Check each line of the records below for the string "video", then state how many lines contain it, with no other output.

▶

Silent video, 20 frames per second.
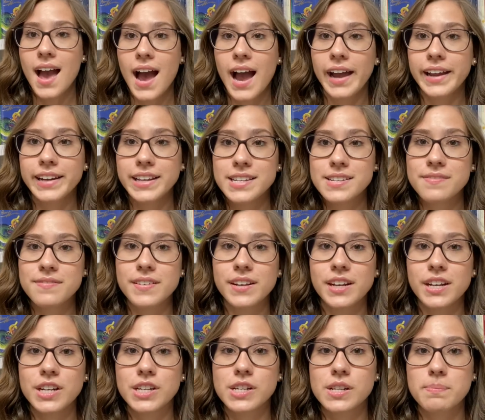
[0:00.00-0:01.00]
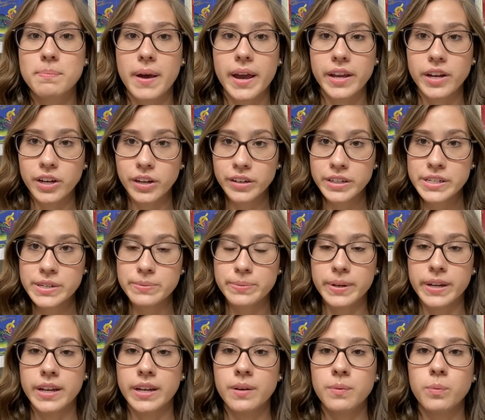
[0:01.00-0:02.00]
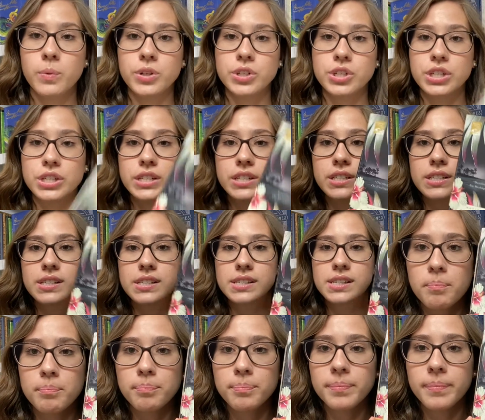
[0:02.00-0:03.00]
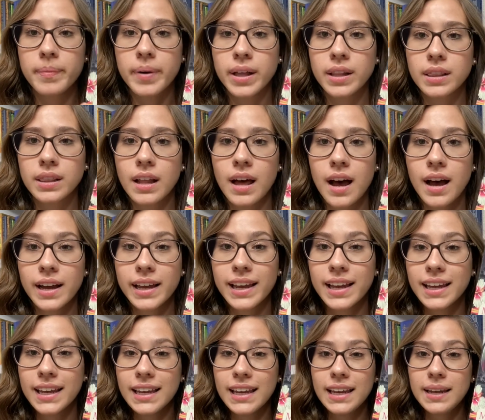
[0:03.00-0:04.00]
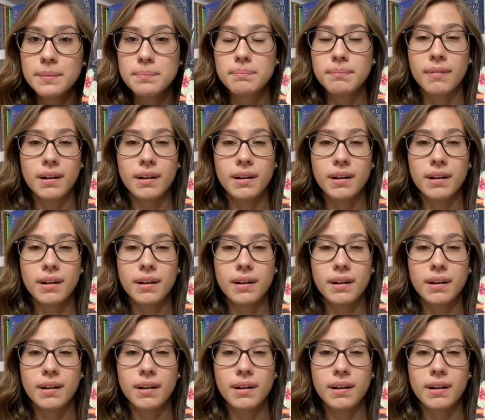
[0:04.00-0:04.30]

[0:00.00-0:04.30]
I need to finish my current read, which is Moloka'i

◀
▶

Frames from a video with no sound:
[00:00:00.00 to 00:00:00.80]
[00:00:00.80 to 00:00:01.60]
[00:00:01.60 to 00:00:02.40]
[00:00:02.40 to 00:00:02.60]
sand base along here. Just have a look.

◀

__EXERCISE RESULT__:
2